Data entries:
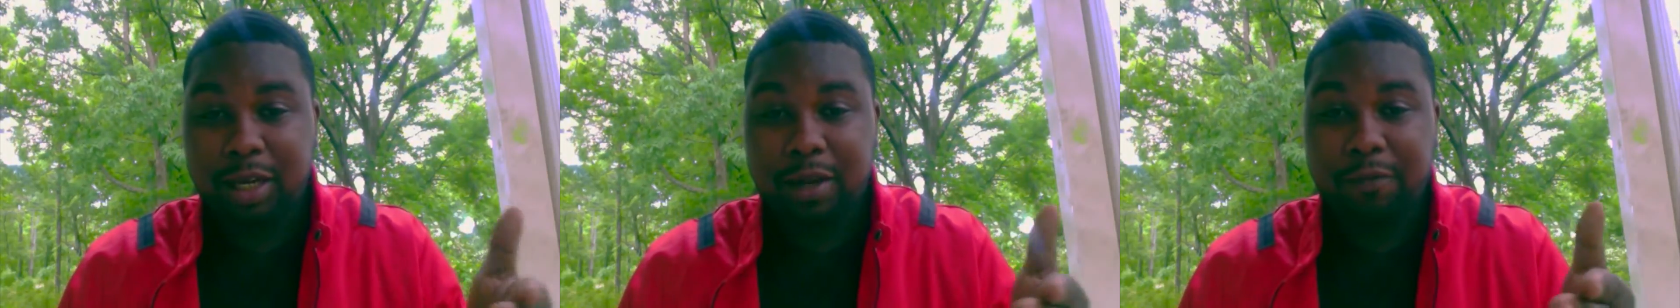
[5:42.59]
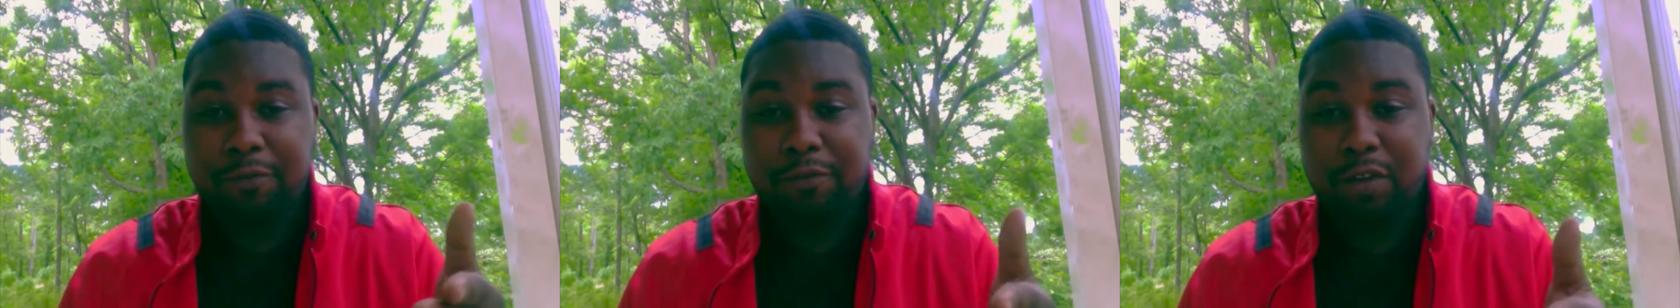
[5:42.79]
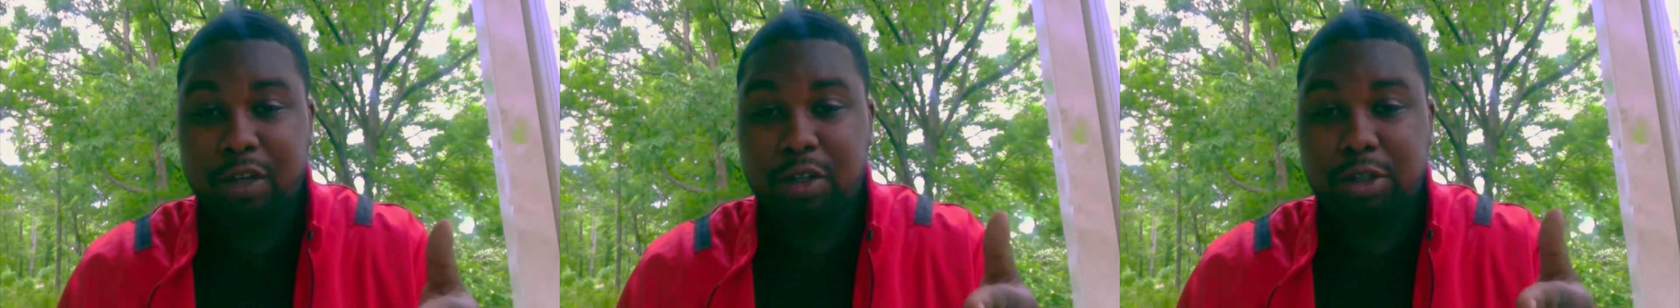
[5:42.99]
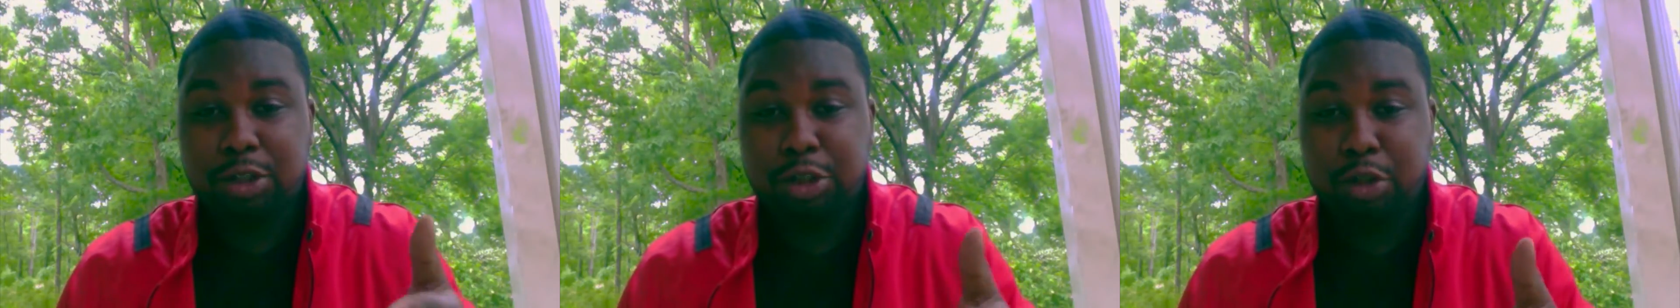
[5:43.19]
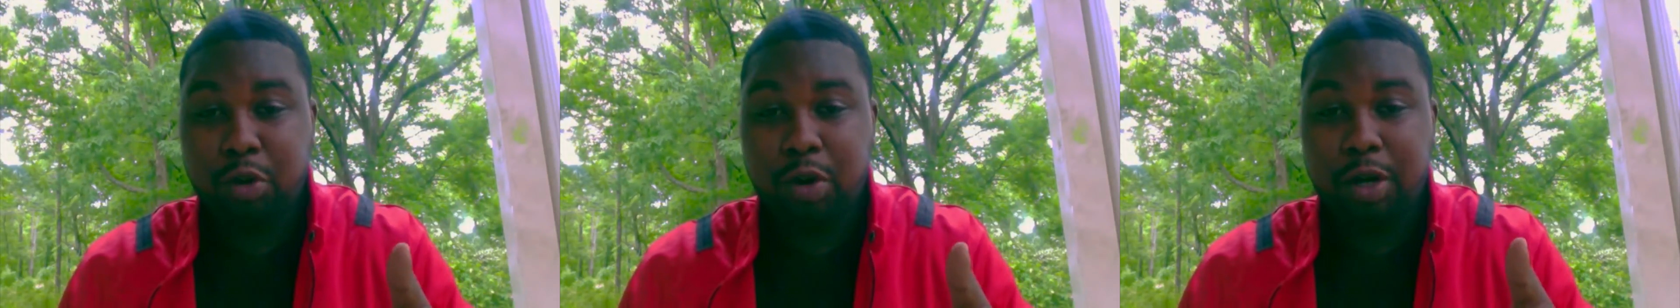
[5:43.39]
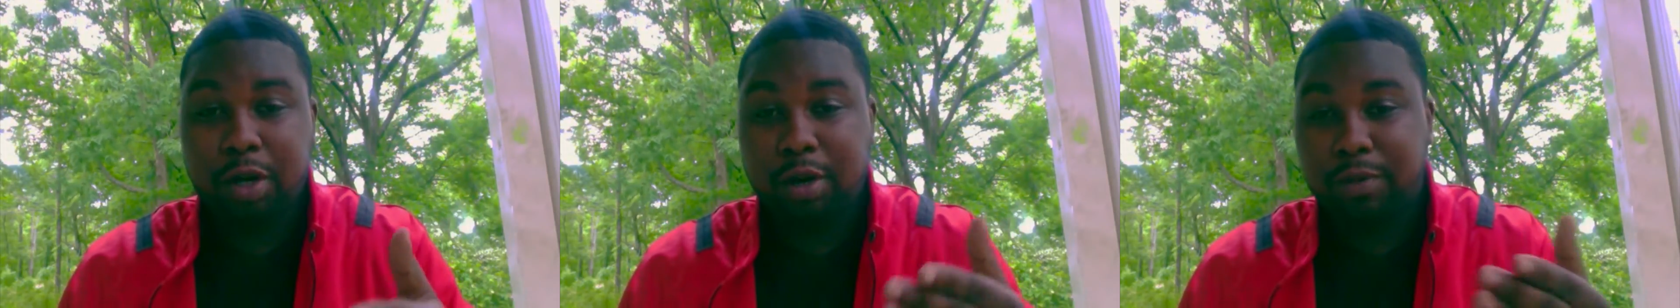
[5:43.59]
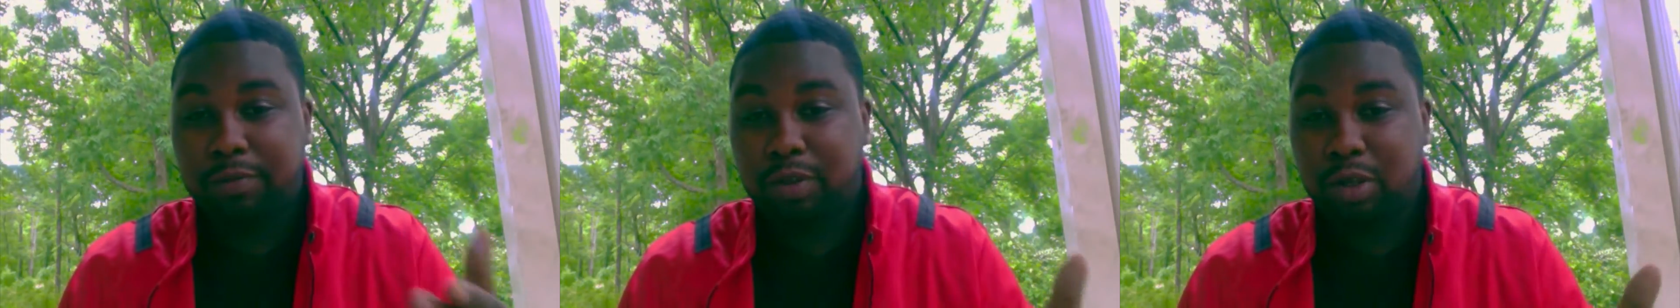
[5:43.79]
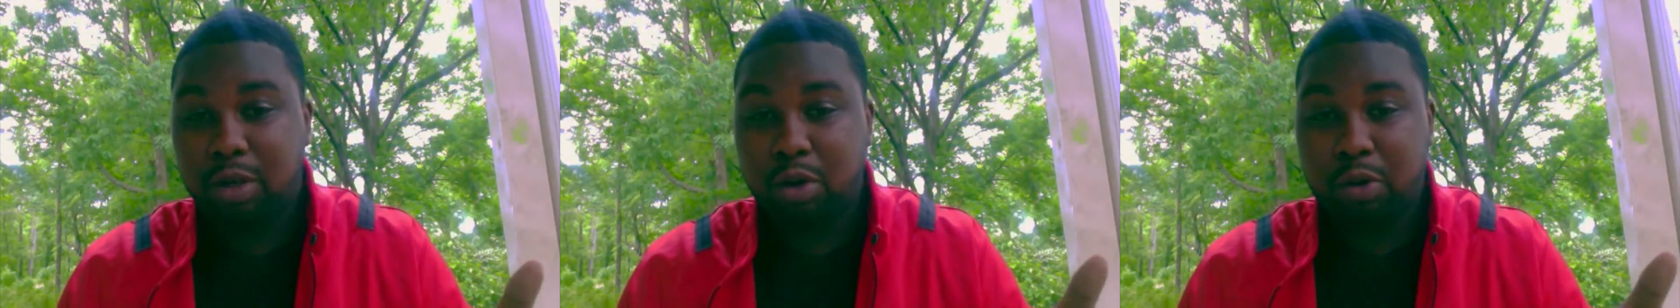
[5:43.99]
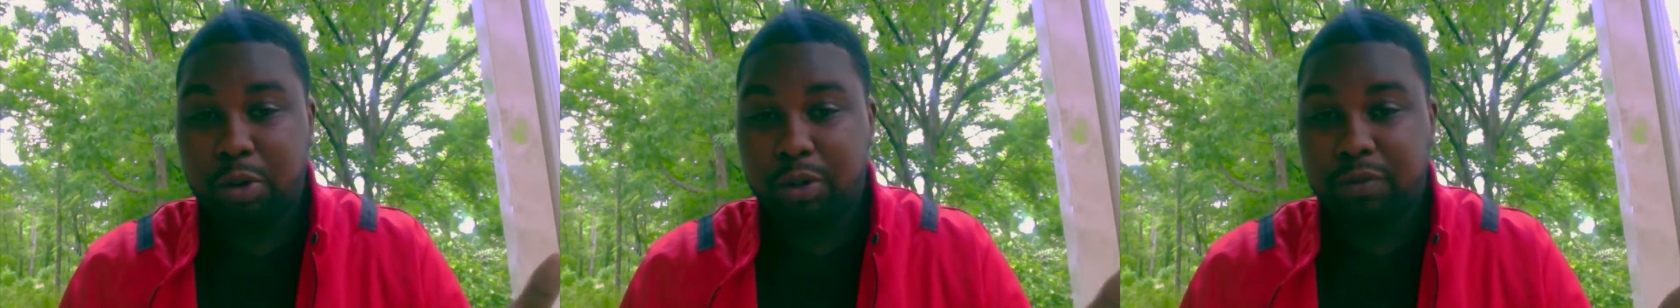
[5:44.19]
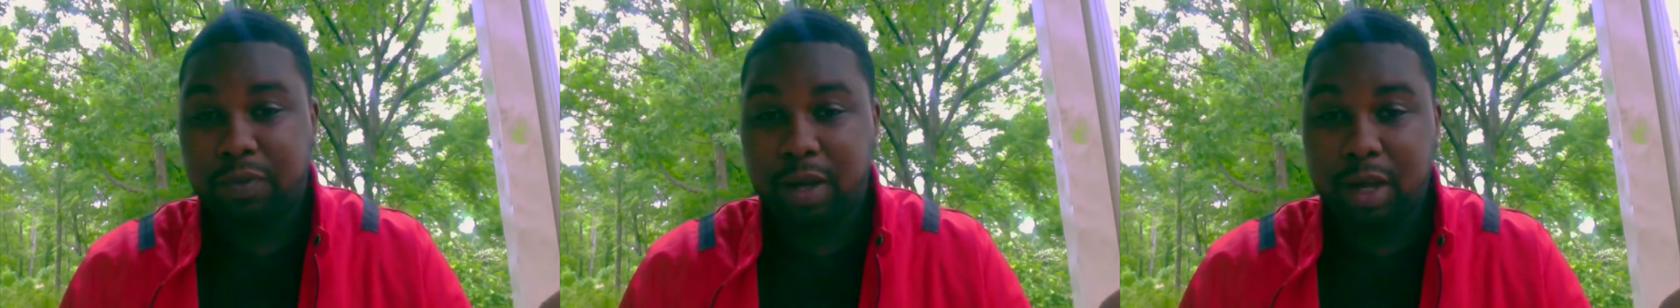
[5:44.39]
and fell short of the
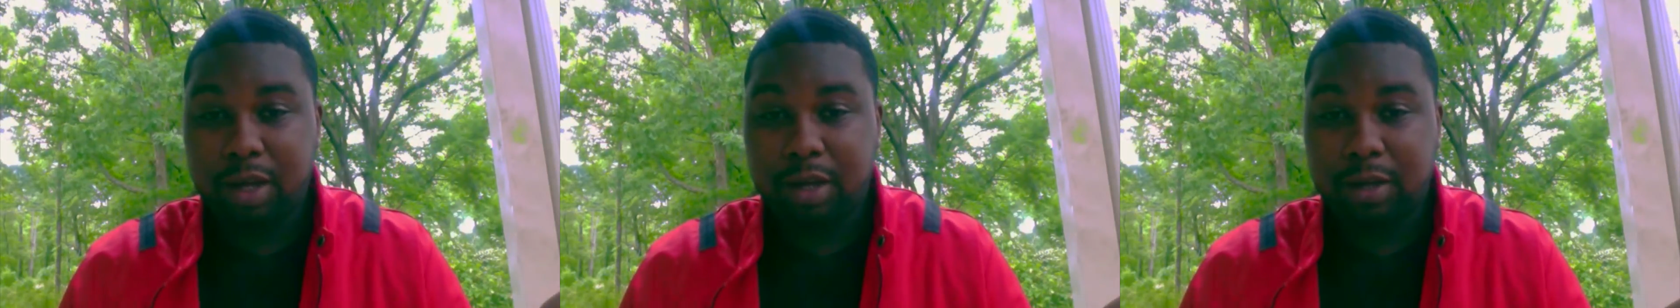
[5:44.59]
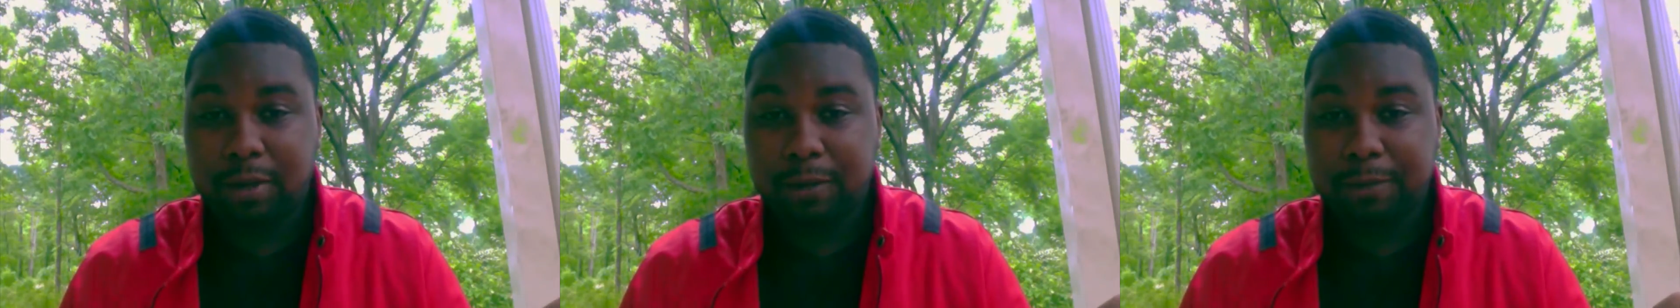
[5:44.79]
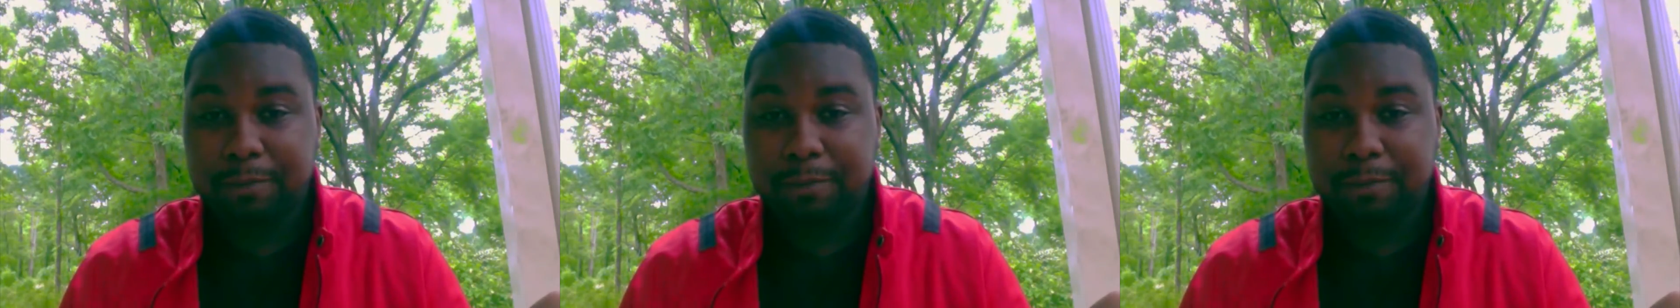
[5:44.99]
glory of God.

ASSIGNED TASK:
Without any pictures, return the entries exactly as given.

SOLVED EXERCISE:
[5:42.59]
[5:42.79]
[5:42.99]
[5:43.19]
[5:43.39]
[5:43.59]
[5:43.79]
[5:43.99]
[5:44.19]
[5:44.39]
and fell short of the
[5:44.59]
[5:44.79]
[5:44.99]
glory of God.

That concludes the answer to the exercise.